┌────────
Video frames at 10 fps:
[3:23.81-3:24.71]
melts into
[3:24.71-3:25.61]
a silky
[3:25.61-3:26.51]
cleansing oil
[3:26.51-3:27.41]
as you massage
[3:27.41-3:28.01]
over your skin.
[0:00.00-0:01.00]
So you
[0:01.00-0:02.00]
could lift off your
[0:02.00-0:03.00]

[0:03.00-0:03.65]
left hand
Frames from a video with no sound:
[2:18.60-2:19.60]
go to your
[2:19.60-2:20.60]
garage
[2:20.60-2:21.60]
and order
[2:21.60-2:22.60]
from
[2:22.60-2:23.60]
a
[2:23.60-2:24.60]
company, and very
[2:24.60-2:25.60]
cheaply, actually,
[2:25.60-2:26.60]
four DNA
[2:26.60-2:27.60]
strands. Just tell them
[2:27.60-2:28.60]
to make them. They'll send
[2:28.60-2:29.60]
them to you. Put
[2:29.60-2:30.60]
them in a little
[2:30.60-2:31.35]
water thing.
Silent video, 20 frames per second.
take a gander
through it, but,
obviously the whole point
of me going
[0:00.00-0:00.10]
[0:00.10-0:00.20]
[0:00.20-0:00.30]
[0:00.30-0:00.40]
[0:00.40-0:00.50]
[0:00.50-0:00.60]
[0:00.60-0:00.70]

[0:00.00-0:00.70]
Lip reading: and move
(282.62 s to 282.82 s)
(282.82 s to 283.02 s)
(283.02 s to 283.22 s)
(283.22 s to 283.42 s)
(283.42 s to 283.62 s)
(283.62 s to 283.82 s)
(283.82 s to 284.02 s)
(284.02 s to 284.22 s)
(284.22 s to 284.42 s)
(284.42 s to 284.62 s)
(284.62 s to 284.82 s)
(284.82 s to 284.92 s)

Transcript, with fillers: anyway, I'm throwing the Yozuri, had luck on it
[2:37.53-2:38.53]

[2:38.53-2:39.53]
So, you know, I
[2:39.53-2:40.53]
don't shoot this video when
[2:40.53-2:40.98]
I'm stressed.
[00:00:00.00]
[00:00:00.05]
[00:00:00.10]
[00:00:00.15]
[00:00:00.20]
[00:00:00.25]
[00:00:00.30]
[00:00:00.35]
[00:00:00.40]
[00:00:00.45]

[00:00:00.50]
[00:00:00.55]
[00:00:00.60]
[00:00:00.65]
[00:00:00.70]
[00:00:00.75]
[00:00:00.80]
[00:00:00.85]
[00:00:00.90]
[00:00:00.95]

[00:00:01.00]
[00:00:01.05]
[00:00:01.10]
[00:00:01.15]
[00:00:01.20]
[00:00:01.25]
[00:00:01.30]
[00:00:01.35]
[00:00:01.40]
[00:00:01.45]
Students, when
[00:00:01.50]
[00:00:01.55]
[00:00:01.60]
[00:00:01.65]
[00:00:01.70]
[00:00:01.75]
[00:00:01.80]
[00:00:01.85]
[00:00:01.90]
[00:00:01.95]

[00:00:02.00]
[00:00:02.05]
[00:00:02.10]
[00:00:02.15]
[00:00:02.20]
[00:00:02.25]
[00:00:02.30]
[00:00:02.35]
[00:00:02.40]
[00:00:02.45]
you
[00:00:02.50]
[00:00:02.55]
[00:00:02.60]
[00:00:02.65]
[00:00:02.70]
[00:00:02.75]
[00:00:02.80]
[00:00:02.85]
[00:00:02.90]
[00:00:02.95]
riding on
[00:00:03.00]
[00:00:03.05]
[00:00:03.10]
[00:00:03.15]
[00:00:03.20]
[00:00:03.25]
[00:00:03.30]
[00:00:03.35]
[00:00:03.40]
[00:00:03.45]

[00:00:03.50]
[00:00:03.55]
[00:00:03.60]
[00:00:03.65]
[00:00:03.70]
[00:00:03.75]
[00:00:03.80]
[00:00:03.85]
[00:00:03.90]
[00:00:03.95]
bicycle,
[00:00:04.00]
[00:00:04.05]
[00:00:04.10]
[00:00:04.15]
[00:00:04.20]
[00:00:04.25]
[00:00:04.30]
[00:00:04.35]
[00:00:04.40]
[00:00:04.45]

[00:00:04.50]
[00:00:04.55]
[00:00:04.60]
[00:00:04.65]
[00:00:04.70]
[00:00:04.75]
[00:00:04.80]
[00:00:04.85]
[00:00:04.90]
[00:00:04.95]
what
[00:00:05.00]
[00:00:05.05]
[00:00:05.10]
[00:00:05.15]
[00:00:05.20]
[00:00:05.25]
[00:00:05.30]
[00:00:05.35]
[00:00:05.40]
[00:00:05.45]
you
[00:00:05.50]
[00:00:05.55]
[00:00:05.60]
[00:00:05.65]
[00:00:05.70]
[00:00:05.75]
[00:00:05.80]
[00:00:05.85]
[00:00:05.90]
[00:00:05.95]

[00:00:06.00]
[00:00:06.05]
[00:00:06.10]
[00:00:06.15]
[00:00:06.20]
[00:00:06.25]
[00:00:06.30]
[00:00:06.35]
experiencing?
└────────
◆ WORK TO COMPLETE ◆
Extract every line from the records above that contains the word "with".

◆ ANSWER SECTION ◆
Frames from a video with no sound:
Transcript, with fillers: anyway, I'm throwing the Yozuri, had luck on it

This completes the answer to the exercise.